Most of the dehydrator reviews I see complain about the temps not reaching 160° on a bunch of dehydrators that have 160-165° upper limits.. like all of the cabella/bass pro models..  I'm thinking I would start with one that can go at least a claimed 165 and try for one that can do 170°.  Just my .2¢


----------



## Rings Я Us (Dec 17, 2018)

Using a calibrated thermometer, you need to monitor the air temperature of the dehydrator. Pre-heating the dehydrator to 145 degree F for 15-30 minutes is essential. Well dehydrated jerky is leathery and brittle but won’t snap. The dehydrating temperature for jerky ranges from 160 to 165 degree F.

Item

Temperature

Dehydrating Time

Meat and Poultry Jerky

160-165 degree F

4-6 hours

Fish Jerky

160-165 degree F

12-14 hours

I cure my jerky a day or 2. I do it in the smoker and oven at about 160-170° most of the time it's drying. Not sure what internal temp the meat reaches. Probably close to 155 by finished  time.


----------



## SonnyE (Dec 17, 2018)

I have a Presto Dehydro with Timer and Temp to 165°. (But mine hits 173°)
Today it finished up my Christmas Jerky run of Pork Loin jerky.
4 1/2 lb marathon. It was a gift last Christmas.
Makes mighty fine Jerky at a really reasonable price.
I got the mats for all levels, and the fruit rollup trays, too.
I keep a fruit roll-up tray in the bottom and it catches any drips.
Everything washes up easy, and is also dishwasher safe. But I prefer to hand wash.
I've used Ovens, and smokers, but the Dehydro is the best for me.
I'm happy at ~4 hours currently.
After a year of pretty steady use, it's going strong.
Bottom line: I buy another one if this one crapped out.


----------



## WI_GameMeats (Dec 18, 2018)

SonnyE
 I totally agree that the Dehydro is a solid dehydrator (with 12 trays I doubt the top gets close to 160° though), and to be honest I wouldn't have changed dehydrators if I didn't receive the 9-tray Excalibur as a gift.



 logicalron
 Even with one year of use on my 9-tray excalibur I've noticed slight warping on the plastic mats (not the black trays), cleaning is more difficult as well.  It's not hard to place a layer of parchment paper on the bottom of the dehydrator to catch the drippings.


----------



## SonnyE (Dec 18, 2018)

WI_GameMeats said:


> SonnyE
> I totally agree that the Dehydro is a solid dehydrator (with 12 trays I doubt the top gets close to 160° though), and to be honest I wouldn't have changed dehydrators if I didn't receive the 9-tray Excalibur as a gift.
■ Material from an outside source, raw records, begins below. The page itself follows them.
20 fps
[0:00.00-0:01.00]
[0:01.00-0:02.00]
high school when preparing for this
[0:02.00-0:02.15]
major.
I only have the OEM 6 trays, but got the mats and Fruit trays to do the six levels. So no clue about what 12 trays would do, but I think your idea makes sense. My Dehydro hits the 173° on the middle and top racks empty. Add meat, and no doubt that high mark would drop due to the moisture being expelled to some degree. (Evaporative cooling (?)
To my way of thinking, if it should miss the temperature mark, the Cure #1 will span the zone.
I personally am not afraid of Cure #1. But I am suspect the USDA isn't quite up to snuff.


----------



## logicalron (Dec 18, 2018)

Thanks again for all your suggestions, as stated above I decided to buy the NESCO FD-75A, Snackmaster Pro Food Dehydrator with 6 addition trays.  I got it this week and have a 12 lb batch marinading in the fridge right now.
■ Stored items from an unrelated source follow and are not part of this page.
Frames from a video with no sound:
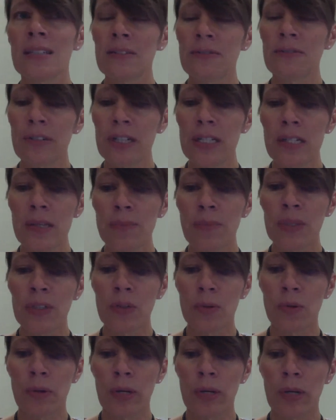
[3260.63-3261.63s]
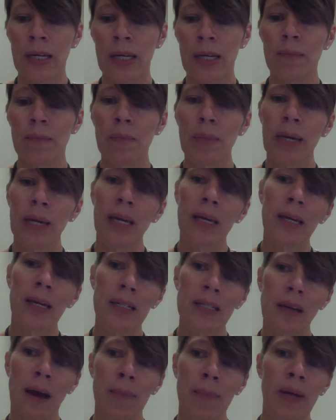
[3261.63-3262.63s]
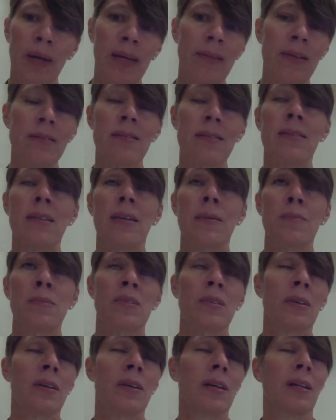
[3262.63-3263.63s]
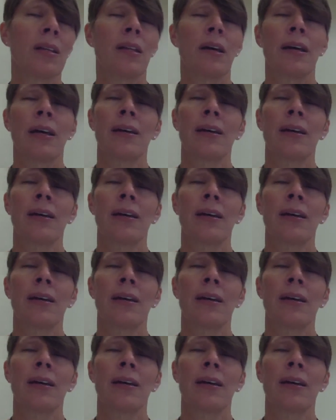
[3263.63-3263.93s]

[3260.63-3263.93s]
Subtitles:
a difference between picking a topic that seems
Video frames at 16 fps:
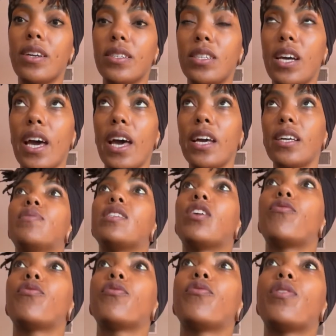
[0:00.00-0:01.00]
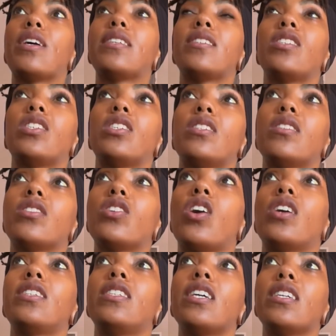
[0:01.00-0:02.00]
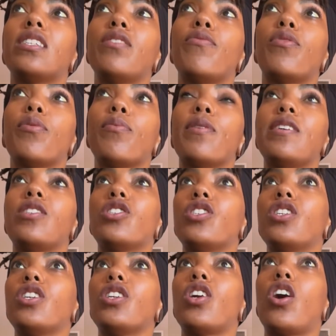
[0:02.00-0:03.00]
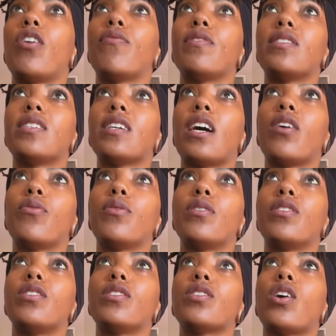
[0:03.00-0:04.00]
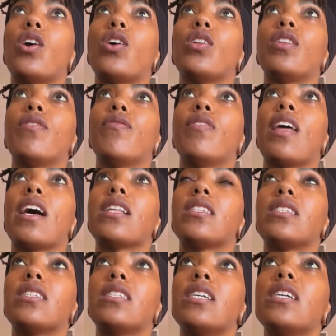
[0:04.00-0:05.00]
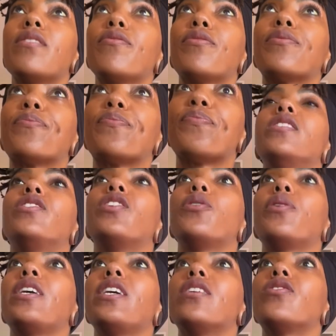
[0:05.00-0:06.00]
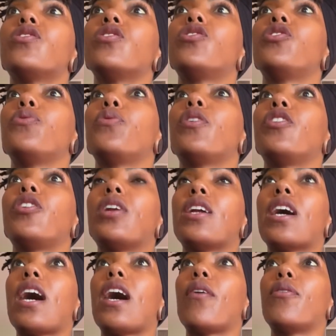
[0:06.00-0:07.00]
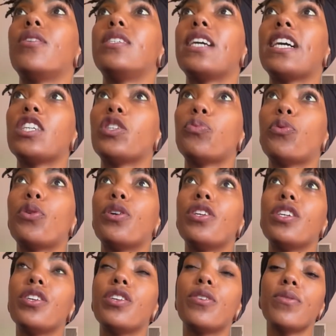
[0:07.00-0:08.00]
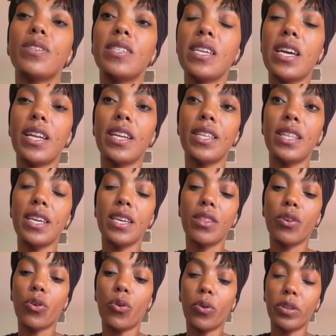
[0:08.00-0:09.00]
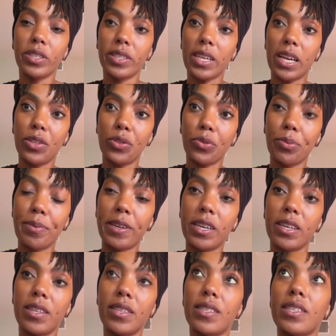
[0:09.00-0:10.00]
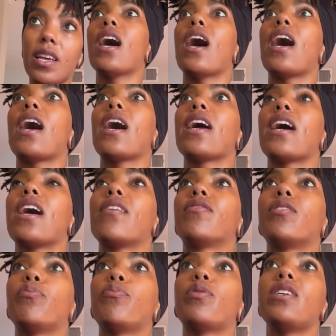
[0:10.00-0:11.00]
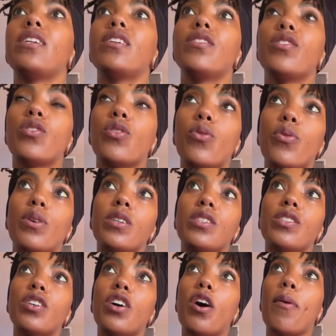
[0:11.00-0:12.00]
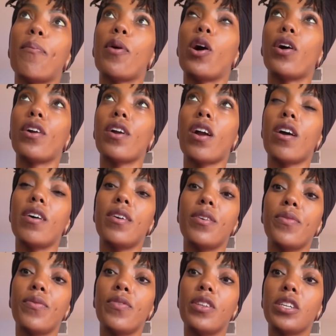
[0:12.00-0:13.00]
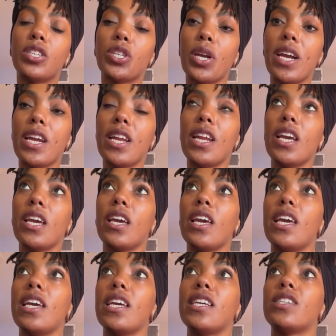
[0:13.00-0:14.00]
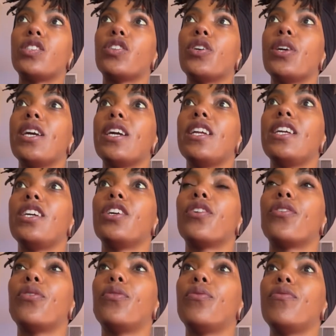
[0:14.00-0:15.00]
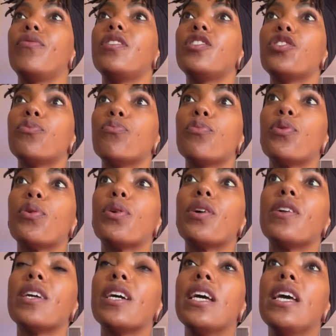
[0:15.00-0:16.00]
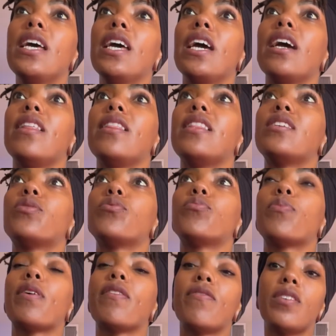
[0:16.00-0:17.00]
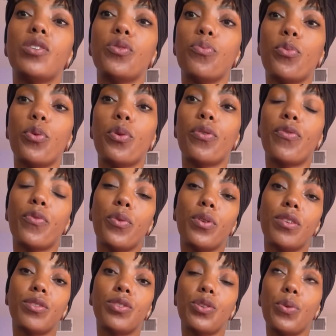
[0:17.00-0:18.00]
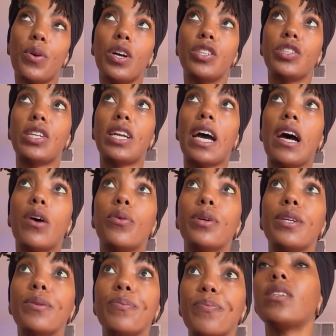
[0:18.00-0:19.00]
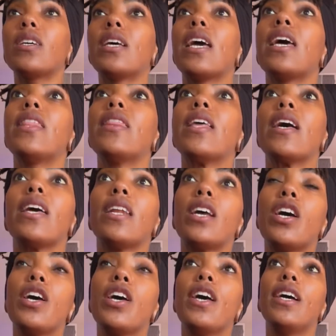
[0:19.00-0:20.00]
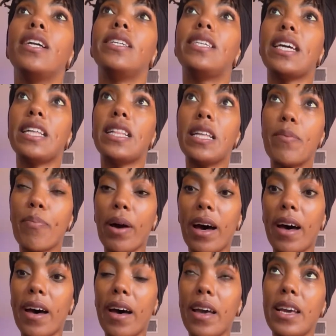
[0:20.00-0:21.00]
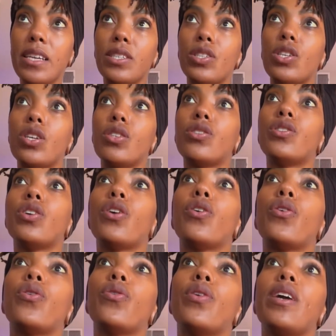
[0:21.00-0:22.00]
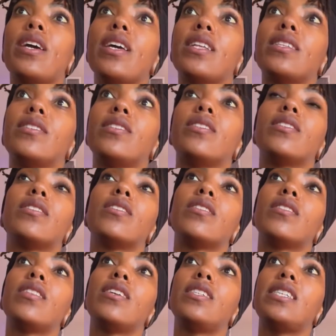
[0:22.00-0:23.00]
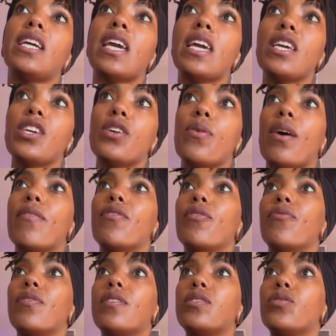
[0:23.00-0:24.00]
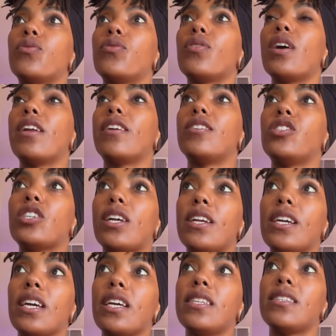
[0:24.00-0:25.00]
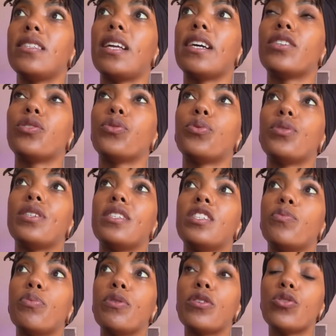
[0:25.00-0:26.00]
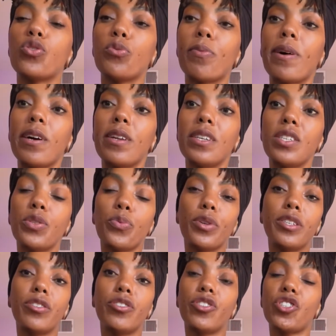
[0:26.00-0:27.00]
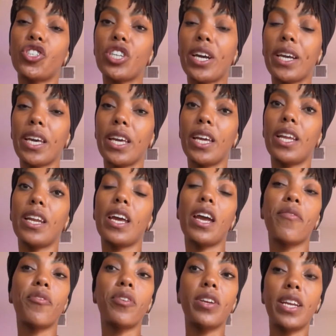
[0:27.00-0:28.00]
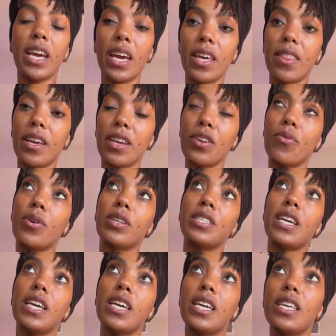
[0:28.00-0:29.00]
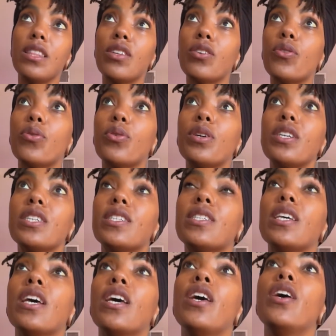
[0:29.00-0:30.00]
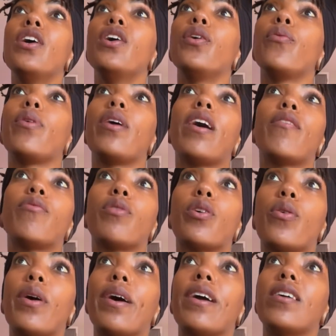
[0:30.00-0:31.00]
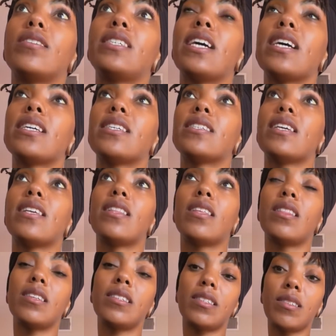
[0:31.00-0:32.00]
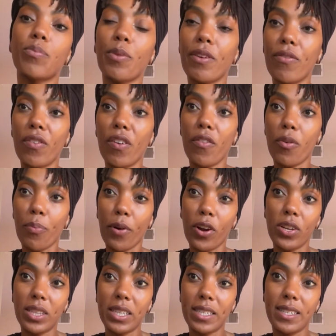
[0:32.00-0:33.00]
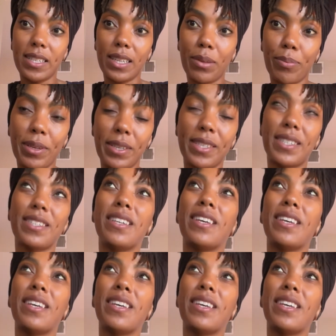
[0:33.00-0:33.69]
tech, self-reflections, contact information, office hours, all of that stuff. So here's the 200-hour dashboard. You don't see anything in the course schedule because I have completed the course. A part of the training is creating your own vision board, and this was my vision board for the 200-hour. And then daily pies, so it's the day you have your physical, energetic, intellectual, and spiritual bodies, where you just check in every day that you are taking the course. We have required text, and then this is my favorite part, the syllabus.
My plans are to start drying it tonight and I will let everyone know how things go when it's done. I'm sure it will be close to the Dehydro as they are built alike with the exception of the Dehydro having the fan and heating element on the bottom and the Nesco FD-75A having the  everything on the top. Not sure how adding 6 more trays tot he 5 that cam with it but it says you can go to 11 trays without rotating them. As we all know they all say you don't have to rotate trays now a days but you still do.......lol


On my next reply I should have about 6 lbs of jerky :) has anyone figured out how to seal jerky in vacuum sealed bags without a sharp piece piercing a whole in a bag making the vacuum seal having a small hole in it to make the seal fail and end up with a sealed bag not vacuumed??


----------



## logicalron (Dec 18, 2018)

Thanks Holly,

That one looks just like the NESCO I bought with the exception of the digital display. I didn't spend a lot on this Nesco 75A so if it doesn't last, I have a bunch of good suggestions in this thread to fall back on.

Will be making my first batch tonight with this setup, I bought the LEM jerky canon with an extra barrel, I like the way they are built, so much better than the plastic guns.  wish me luck, I'll report back when I am done. !

Thanks again for all the replies


----------



## SonnyE (Dec 18, 2018)

logicalron said:


> On my next reply I should have about 6 lbs of jerky :) has anyone figured out how to seal jerky in vacuum sealed bags without a sharp piece piercing a whole in a bag making the vacuum seal having a small hole in it to make the seal fail and end up with a sealed bag not vacuumed??



Actually, Yes. I take/took the portion (0unce) and wrapped it in a piece of paper towel and successfully stopped the poky throughies. Not 100%, but a whole lot better.
But anymore, it honestly just does not last long enough to worry about it.

Also, I'm thinking about just having the pork loin shipped directly to me. Save gas and time.
_____________________________________

After a while, and many pounds of ground beast, I came to the conclusion I preferred whole muscle meat. And I have a recipe and method for Pork Loin I like a lot.
So mostly, I make Jerky for me, myself, and I. But my 5 YO Grand Daughter has taken a liking to it if she has a glass of water...


----------



## hondabbq (Dec 18, 2018)

I have a Cabelas branded dehydrator. I didn't want to spend the big money on an Excalibur not knowing if I was going to like the process and stick with it.
It was on sale and I had a $75 credit I won in a golf tournament. I spent a total of $120.
It has 12 trays and it works fine for me and my usage.


----------



## SonnyE (Dec 21, 2018)

The thought of "Best" anything is highly subjective.
Best how? Best for who?
Best is what makes one happy, does the job you were hoping to get done, and appeals to you and your pocketbook.
Mine hit's those marks for me. I was looking at Dehydrators this time last year.
Then I unwrapped one in our Christmas Lottery where we draw two names, and spend $50 on each. I think Danny probably went a tad overboard on my Dehydro. But it was perfect _for me_. Beyond "best". 
But it: 1. Made me happy. 2. Does everything I hoped it would. 3. As a gift, it really appealed to my pocketbook.
I sure can't complain none.


----------



## Stick-man (Dec 24, 2018)

I have the largest Cabela's, with 28 trays. It works great. I can't wait to move and have my toy barn kitchen, and buy a few more of them. I don't get a lot of free time. So, I start out with 100lbs of meat. I would like to start with at least 200lbs or more. Yeah, I have a big family and a lot of friends that love my jerky.


----------